For them, supposing that Mary had the right not to die (by virtue, above all, of her Immaculate Conception, which preserved Her from guilt and therefore also from the relative penalty, which is death), She would no doubt in fact have renounced this privilege in order to be similar in everything – even in death and resurrection – to her Son Jesus.

On the other hand, there are those who affirm that the Mother of God did not pass through the trance of death, but that there was an immediate transfer from her earthly life to her heavenly life. 

In any case, this was not the core of the Marian Dogma proclaimed in the middle of the twentieth century, when Pius XII, on 1 November 1950, surrounded by 36 Cardinals, 555 Patriarchs, Archbishops and Bishops, a great number of ecclesiastical dignitaries and a fervent crowd, defined, with the power of the successor of St. Peter, the dogma of the Assumption of the Blessed Virgin Mary.

“[…] to increase the glory of His august Mother, and to the joy and rejoicing of the whole Church, with the authority of Our Lord Jesus Christ, of Blessed St. Peter and St. Paul and with Our own, we pronounce, declare and define it to be divinely revealed that: THE IMMACULATE MOTHER OF GOD, THE EVER-VIRGIN MARY, HAVING FINISHED THE COURSE OF HER EARTHLY LIFE, HAS BEEN ASSUMED IN BODY AND SOUL INTO HEAVENLY GLORY.”

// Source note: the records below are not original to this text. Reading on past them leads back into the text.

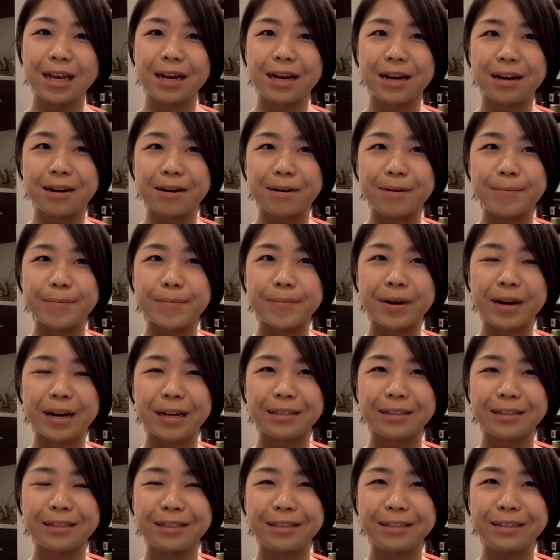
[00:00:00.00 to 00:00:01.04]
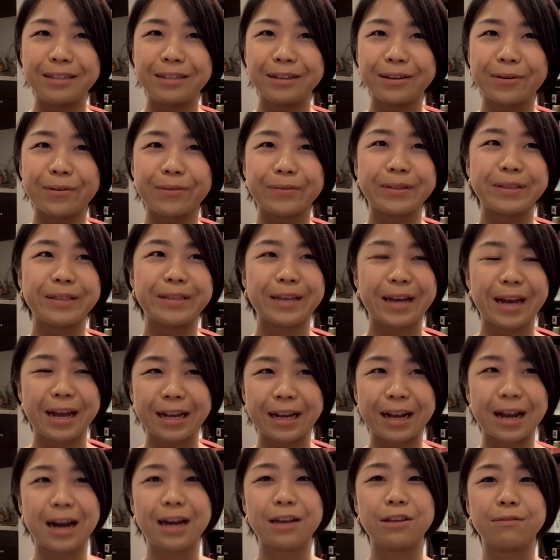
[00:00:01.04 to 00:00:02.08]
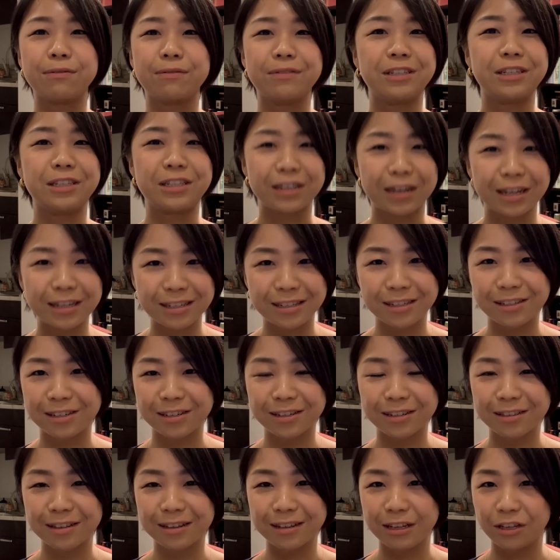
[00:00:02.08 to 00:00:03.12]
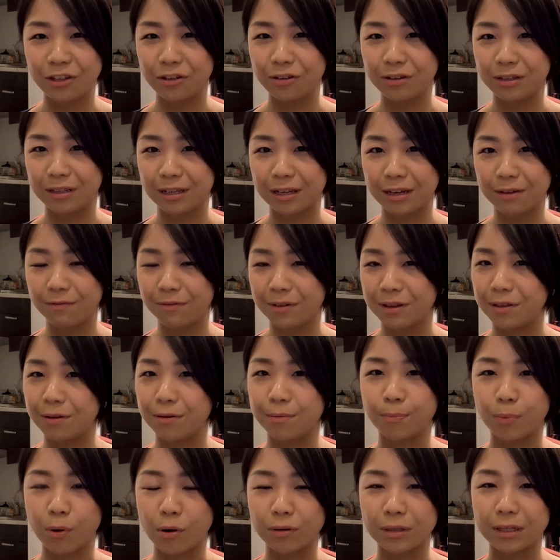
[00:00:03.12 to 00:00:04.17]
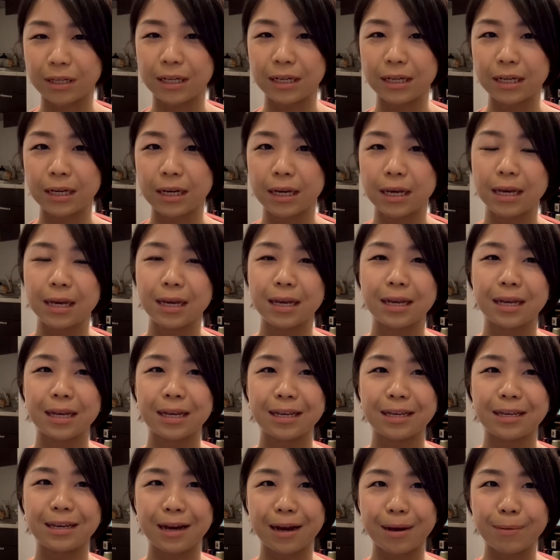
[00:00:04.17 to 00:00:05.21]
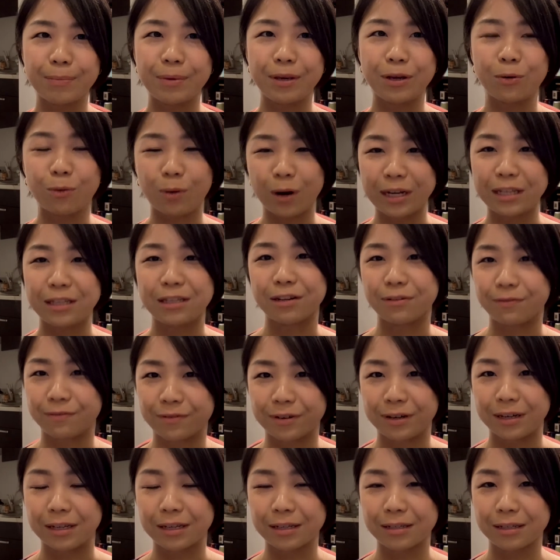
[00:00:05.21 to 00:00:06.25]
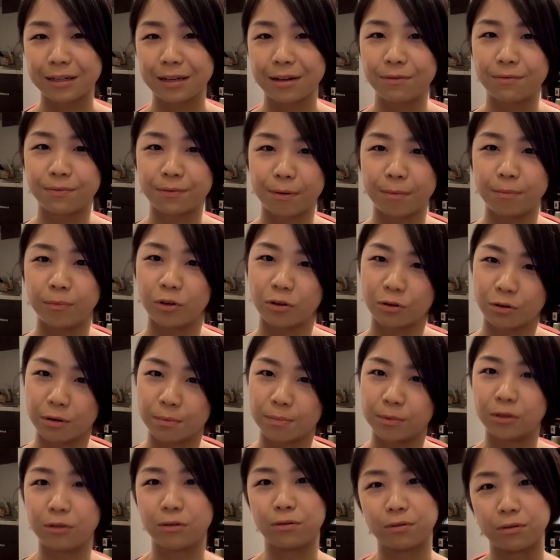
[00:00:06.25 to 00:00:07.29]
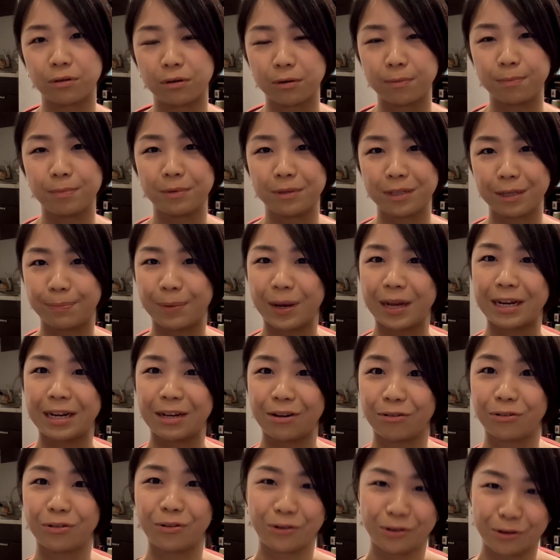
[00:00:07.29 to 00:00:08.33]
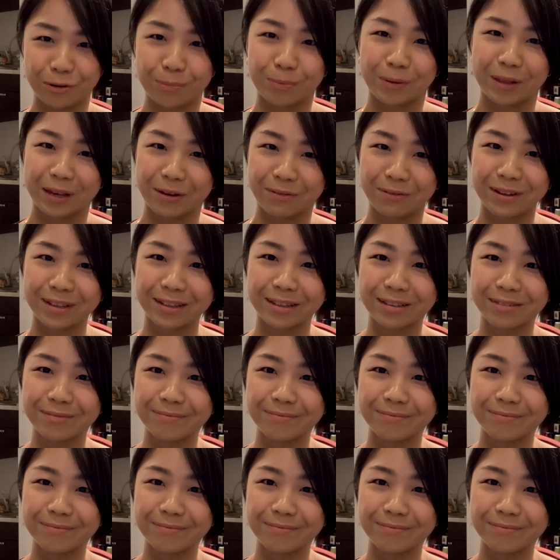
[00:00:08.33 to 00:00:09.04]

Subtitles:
And that kind of gesture that you give with your body can be quite different from group to group depending on who you're playing with.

The bells of all Christendom, in the four corners of the earth, rang at the Supreme Pontiff’s proclamation. “Henceforth no one could doubt the fact of Mary’s Assumption in body and soul into heaven without sinking in faith and departing from the communion of the Catholic Church: Roma locuta est, causa finita est.”

One Queen, four crowns! With what beautiful ornaments the Holy Church has presented the Holy Mother of God!

Perhaps, in the near or distant future-who knows? -still other truths of faith may be proclaimed with apostolic authority about Our Lady, for the glory of God and the benefit of all the faithful. And then other crowns of similar beauty will follow these four crowns!

Co-redemptrix of the human race”? “Universal Mediatrix of all graces?” What will be the next officially recognized titles of the Holy Virgin Mary?

Only the Church has the final word, but it is up to us to hope and pray that these days may take place in the near future history of the Church.

Those who live will see.

By Marcos Longs

With files from the work: CLÁ DIAS, João Scognamiglio. Little Office of the Immaculate Conception Commented. 2 ed. São Paulo: Lumen Sapientiae, 2011, v. 2.